Problem —
Apart from the pictures, reproduce the data below exactly as it stands.

Exercise input —
• • • • • • •
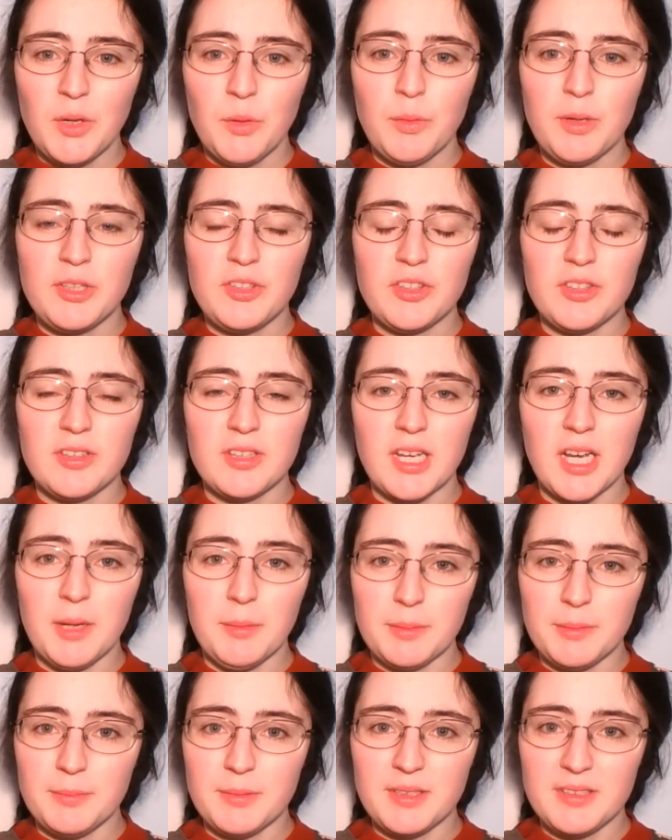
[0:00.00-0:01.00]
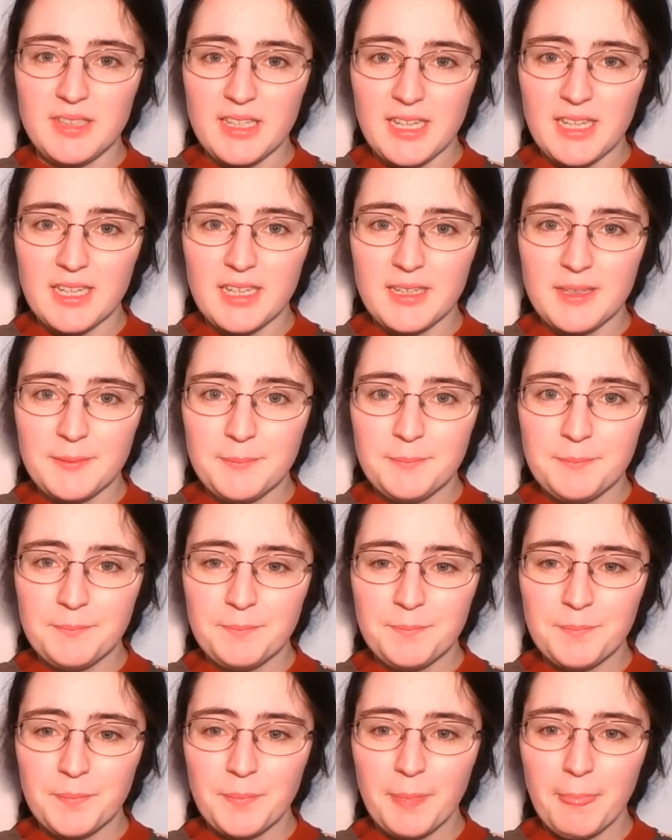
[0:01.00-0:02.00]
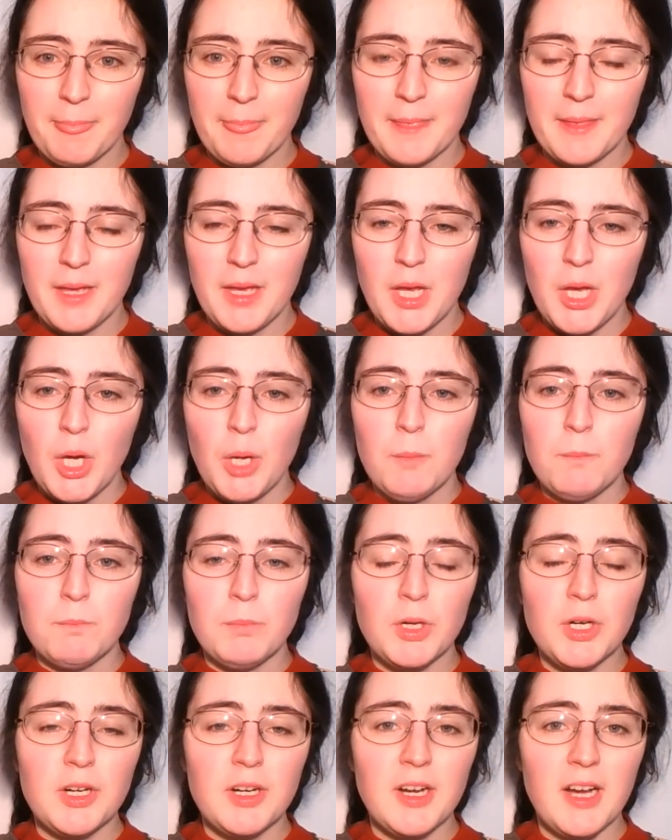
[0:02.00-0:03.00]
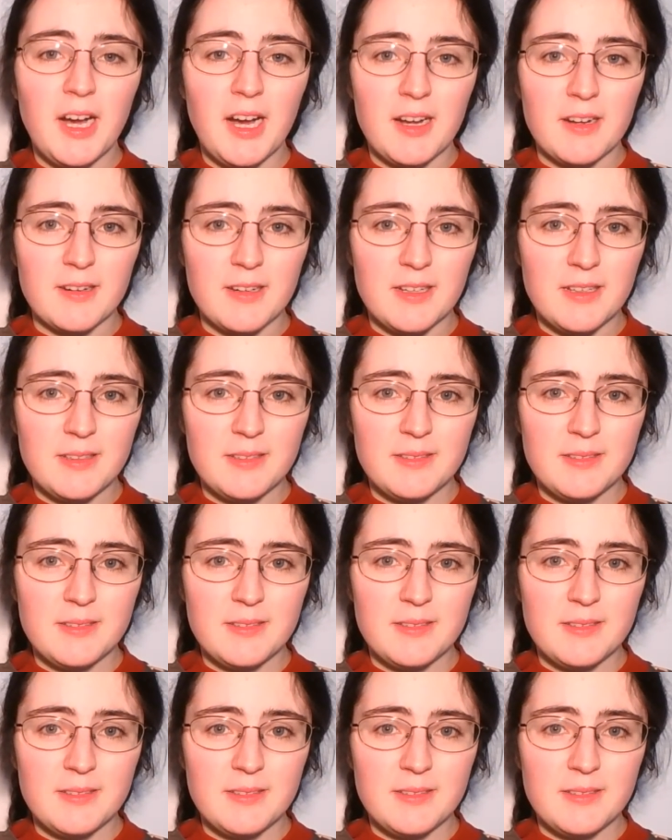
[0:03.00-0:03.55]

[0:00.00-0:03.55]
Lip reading: Which is a common mistake. Mochara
• • • • • • •
Answer section —
[0:00.00-0:01.00]
[0:01.00-0:02.00]
[0:02.00-0:03.00]
[0:03.00-0:03.55]

[0:00.00-0:03.55]
Lip reading: Which is a common mistake. Mochara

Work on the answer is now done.